> Exercise prompt: When you transcribe the listing that follows, keep every line exact and skip any picture.

--- Records for processing ---

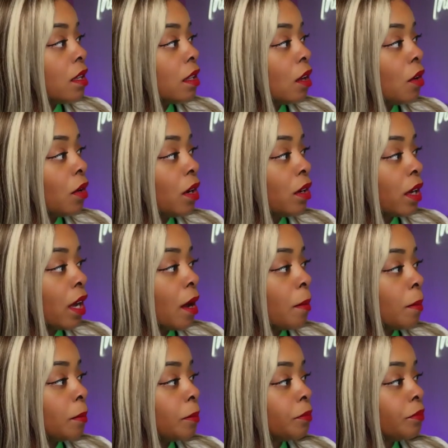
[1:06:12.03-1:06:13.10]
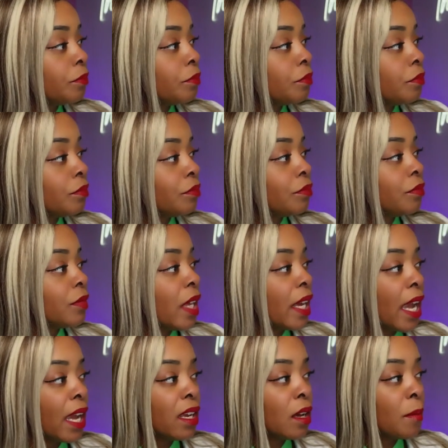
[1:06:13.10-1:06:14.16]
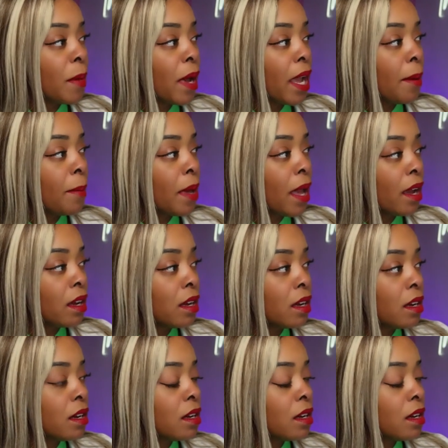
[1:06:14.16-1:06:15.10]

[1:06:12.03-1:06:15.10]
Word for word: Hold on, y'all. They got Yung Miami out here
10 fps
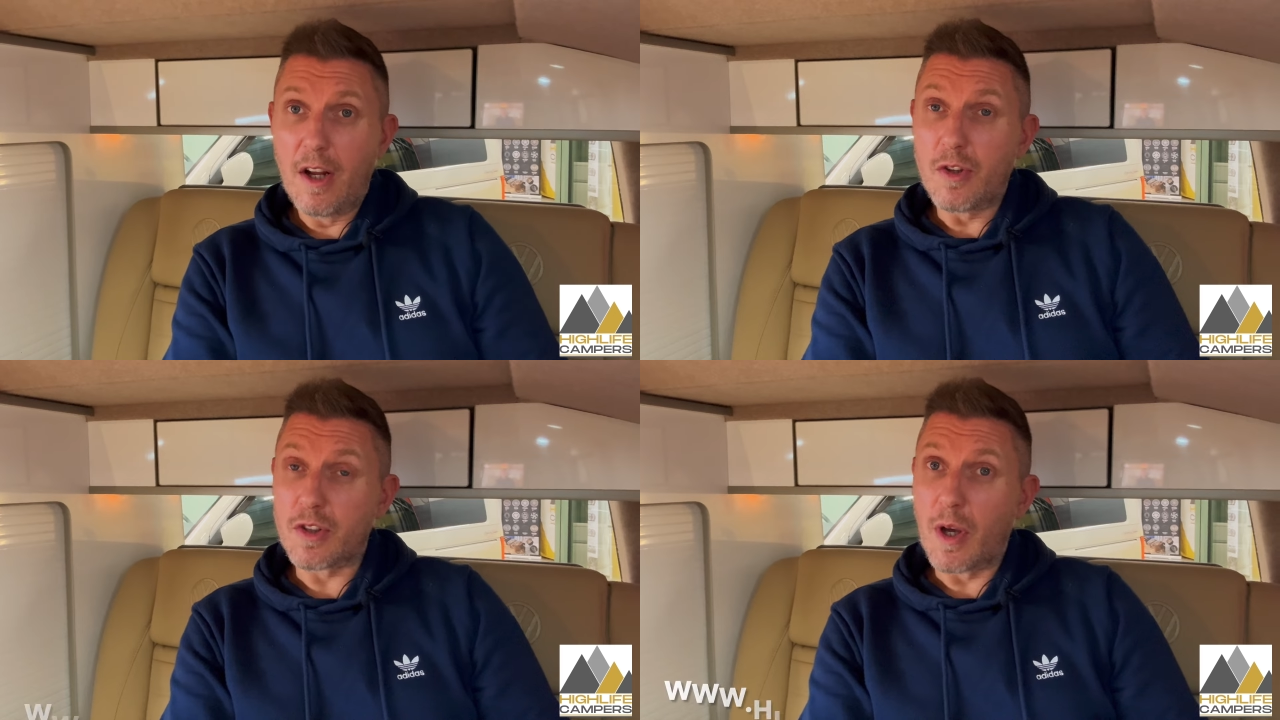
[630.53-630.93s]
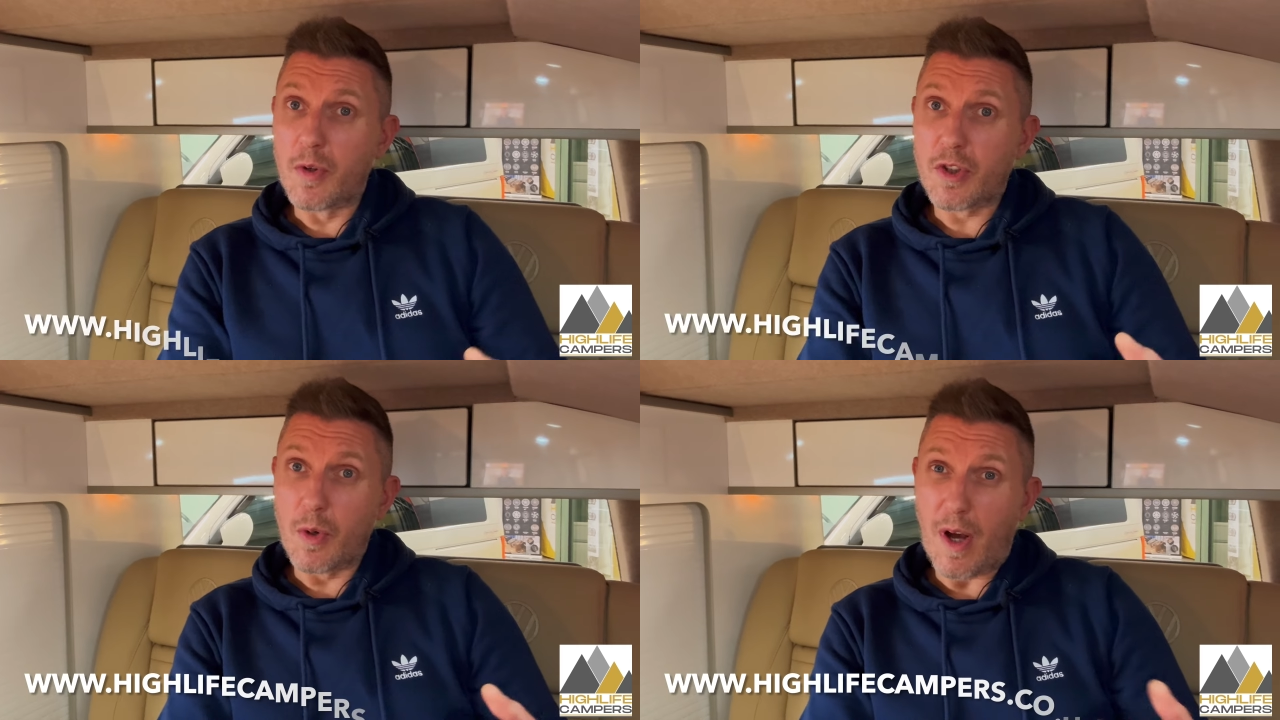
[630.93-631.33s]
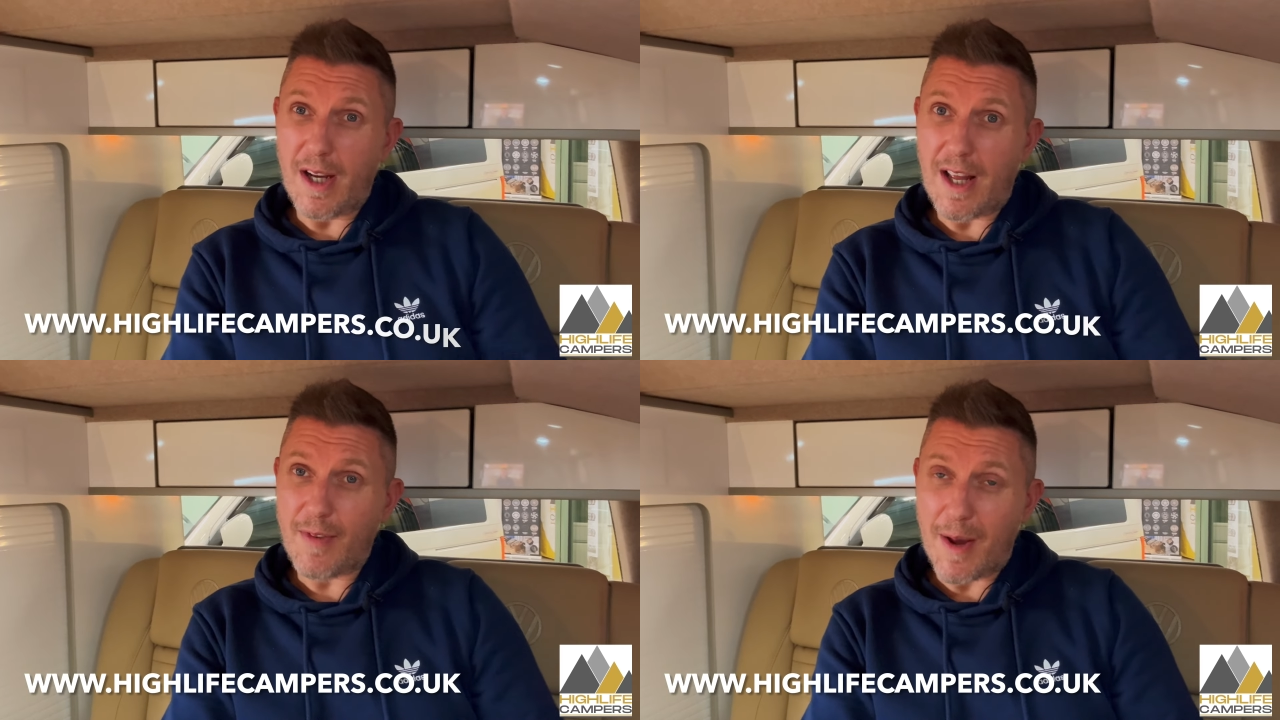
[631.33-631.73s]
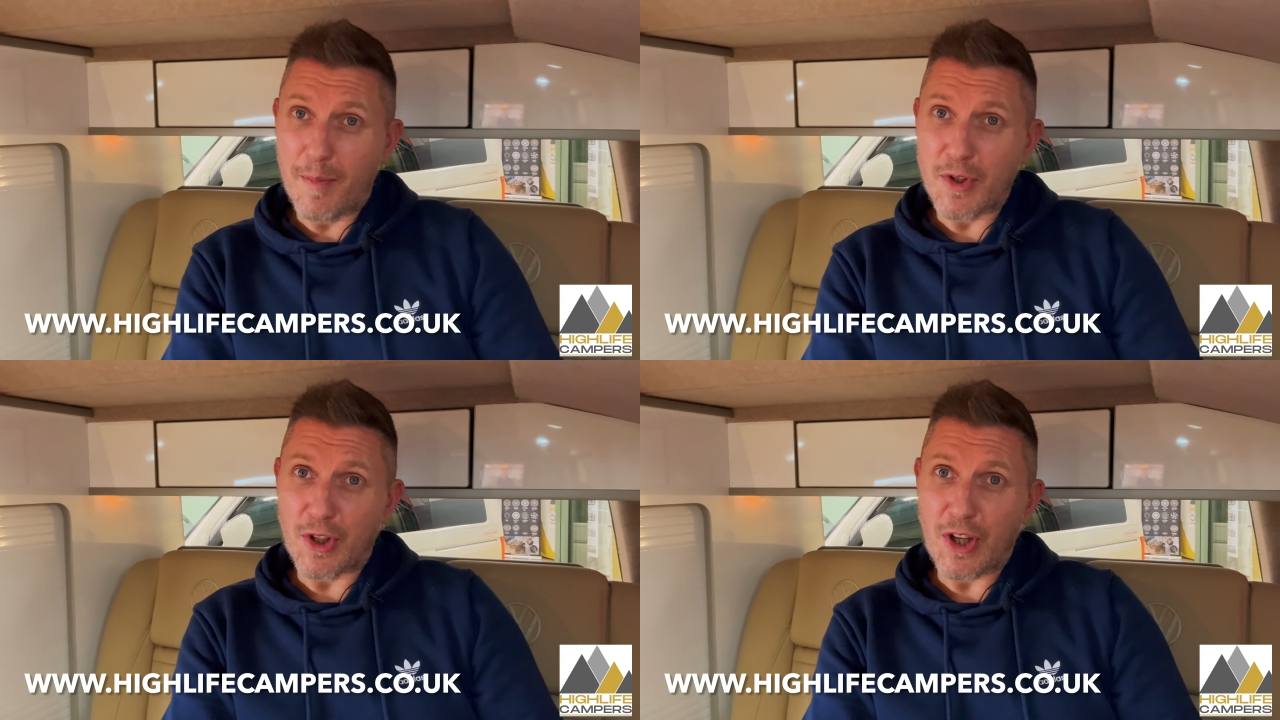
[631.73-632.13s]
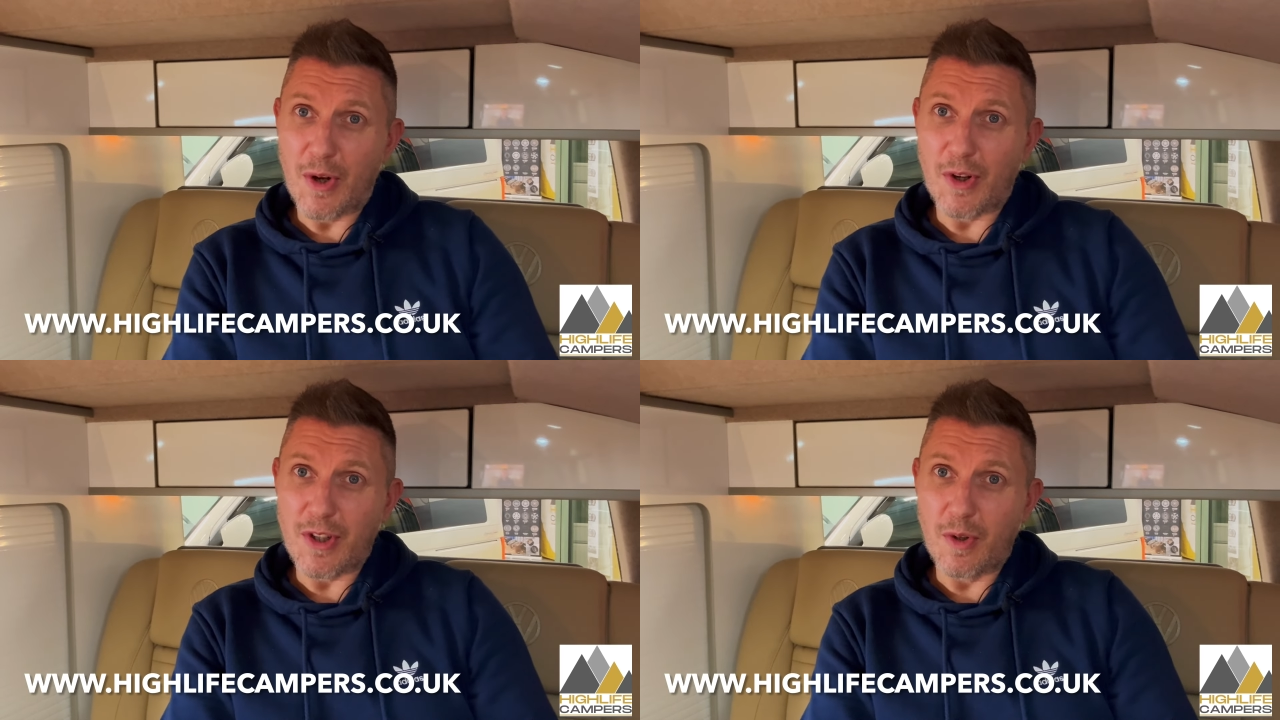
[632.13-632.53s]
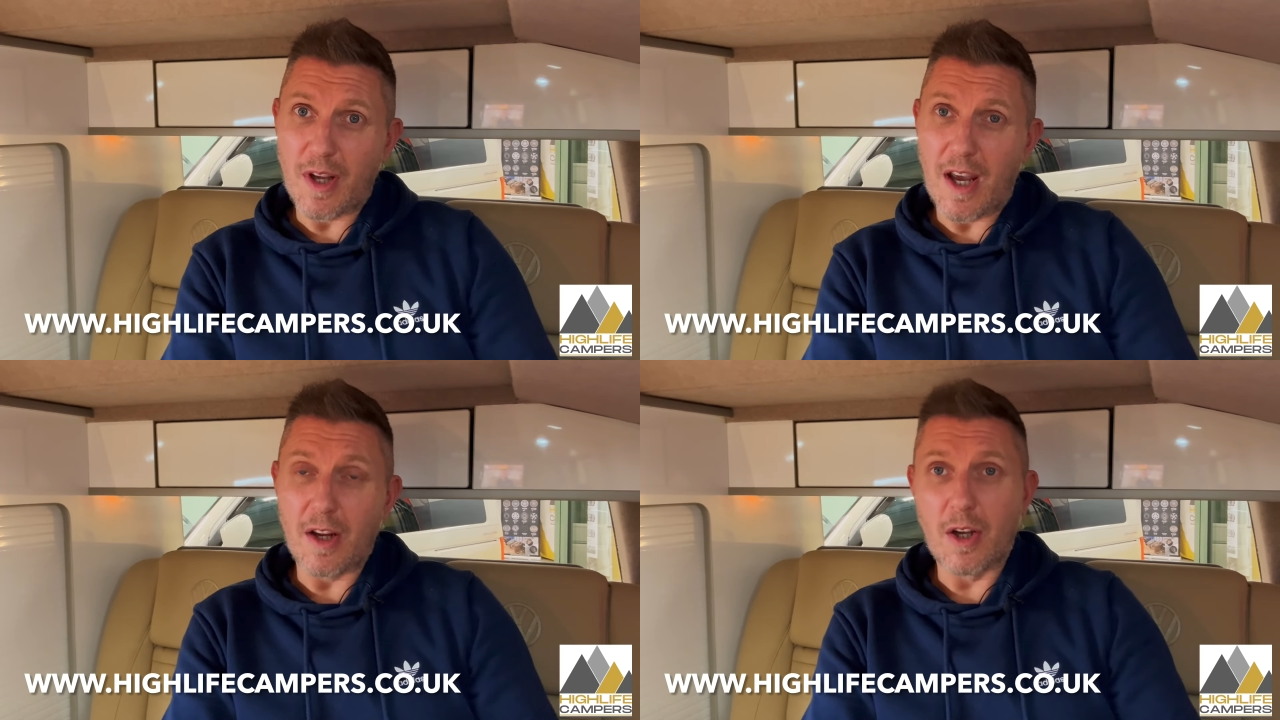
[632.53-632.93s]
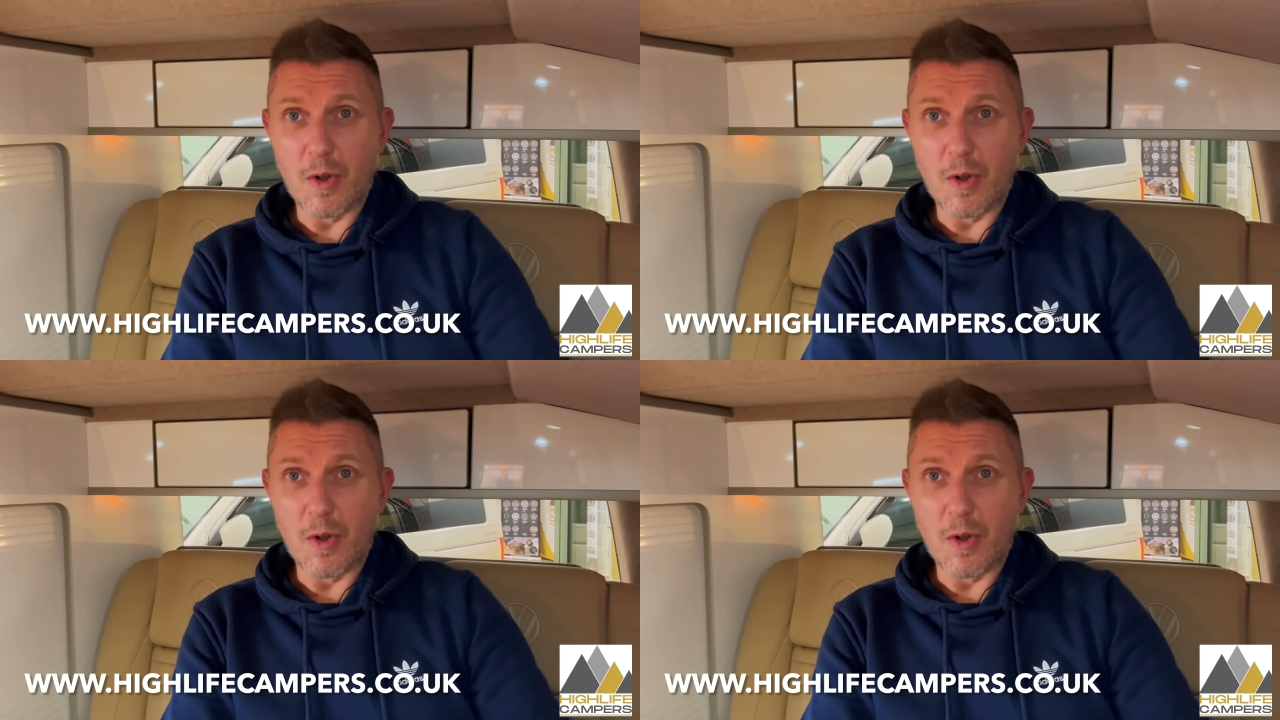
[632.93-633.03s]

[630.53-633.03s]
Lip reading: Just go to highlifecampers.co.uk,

---

> Solved problem:
[1:06:12.03-1:06:13.10]
[1:06:13.10-1:06:14.16]
[1:06:14.16-1:06:15.10]

[1:06:12.03-1:06:15.10]
Word for word: Hold on, y'all. They got Yung Miami out here
10 fps
[630.53-630.93s]
[630.93-631.33s]
[631.33-631.73s]
[631.73-632.13s]
[632.13-632.53s]
[632.53-632.93s]
[632.93-633.03s]

[630.53-633.03s]
Lip reading: Just go to highlifecampers.co.uk,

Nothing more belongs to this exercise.